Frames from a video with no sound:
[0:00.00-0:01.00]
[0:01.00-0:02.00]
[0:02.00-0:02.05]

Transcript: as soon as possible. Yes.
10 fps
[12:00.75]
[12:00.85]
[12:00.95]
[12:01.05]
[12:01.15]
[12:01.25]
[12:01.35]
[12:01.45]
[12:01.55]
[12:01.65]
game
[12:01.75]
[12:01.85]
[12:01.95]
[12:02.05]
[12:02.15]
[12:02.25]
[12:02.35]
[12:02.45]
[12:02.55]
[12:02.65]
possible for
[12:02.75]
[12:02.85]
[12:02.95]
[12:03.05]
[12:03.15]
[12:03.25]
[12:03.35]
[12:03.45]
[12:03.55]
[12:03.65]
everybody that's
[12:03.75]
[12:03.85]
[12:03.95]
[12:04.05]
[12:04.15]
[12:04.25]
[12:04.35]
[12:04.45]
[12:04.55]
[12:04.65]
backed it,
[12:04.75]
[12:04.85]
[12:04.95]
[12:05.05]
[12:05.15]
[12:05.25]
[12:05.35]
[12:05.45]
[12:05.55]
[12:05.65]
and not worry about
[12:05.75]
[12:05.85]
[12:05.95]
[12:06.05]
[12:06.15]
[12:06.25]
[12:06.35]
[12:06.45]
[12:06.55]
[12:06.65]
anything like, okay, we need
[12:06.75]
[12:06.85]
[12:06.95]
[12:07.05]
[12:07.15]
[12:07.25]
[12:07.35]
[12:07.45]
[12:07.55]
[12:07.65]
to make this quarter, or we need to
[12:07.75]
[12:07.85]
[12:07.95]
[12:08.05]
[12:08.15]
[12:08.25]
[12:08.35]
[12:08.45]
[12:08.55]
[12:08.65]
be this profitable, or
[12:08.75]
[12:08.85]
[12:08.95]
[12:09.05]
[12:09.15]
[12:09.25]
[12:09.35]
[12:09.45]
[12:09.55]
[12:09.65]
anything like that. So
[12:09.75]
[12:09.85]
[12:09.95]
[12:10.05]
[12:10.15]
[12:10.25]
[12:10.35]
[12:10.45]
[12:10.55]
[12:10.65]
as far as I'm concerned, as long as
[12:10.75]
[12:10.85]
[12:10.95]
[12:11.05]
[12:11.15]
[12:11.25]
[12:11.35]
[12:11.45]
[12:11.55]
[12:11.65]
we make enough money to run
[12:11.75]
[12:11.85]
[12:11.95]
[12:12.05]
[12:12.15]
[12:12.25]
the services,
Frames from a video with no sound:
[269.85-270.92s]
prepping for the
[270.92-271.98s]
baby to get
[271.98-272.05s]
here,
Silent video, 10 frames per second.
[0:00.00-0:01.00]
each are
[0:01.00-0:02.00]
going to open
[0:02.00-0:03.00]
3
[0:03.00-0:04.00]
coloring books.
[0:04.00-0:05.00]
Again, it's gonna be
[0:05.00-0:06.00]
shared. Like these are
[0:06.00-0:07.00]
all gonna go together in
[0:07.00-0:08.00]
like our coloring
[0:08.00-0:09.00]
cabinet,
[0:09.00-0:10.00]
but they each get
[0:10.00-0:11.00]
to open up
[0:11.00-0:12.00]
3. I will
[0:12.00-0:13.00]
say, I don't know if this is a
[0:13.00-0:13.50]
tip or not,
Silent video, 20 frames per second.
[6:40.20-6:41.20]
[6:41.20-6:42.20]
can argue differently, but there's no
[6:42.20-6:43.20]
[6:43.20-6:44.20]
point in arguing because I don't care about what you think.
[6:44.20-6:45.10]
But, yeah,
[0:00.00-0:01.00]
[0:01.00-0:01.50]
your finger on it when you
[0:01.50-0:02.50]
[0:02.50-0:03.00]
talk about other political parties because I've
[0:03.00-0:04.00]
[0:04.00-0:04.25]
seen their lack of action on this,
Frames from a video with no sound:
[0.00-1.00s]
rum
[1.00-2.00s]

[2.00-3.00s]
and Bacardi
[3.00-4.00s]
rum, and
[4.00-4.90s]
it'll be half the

+ + + + +

Try it
Every line in the records above with "second" in it adds one to the count; give that count and nothing else.

Output of the task
2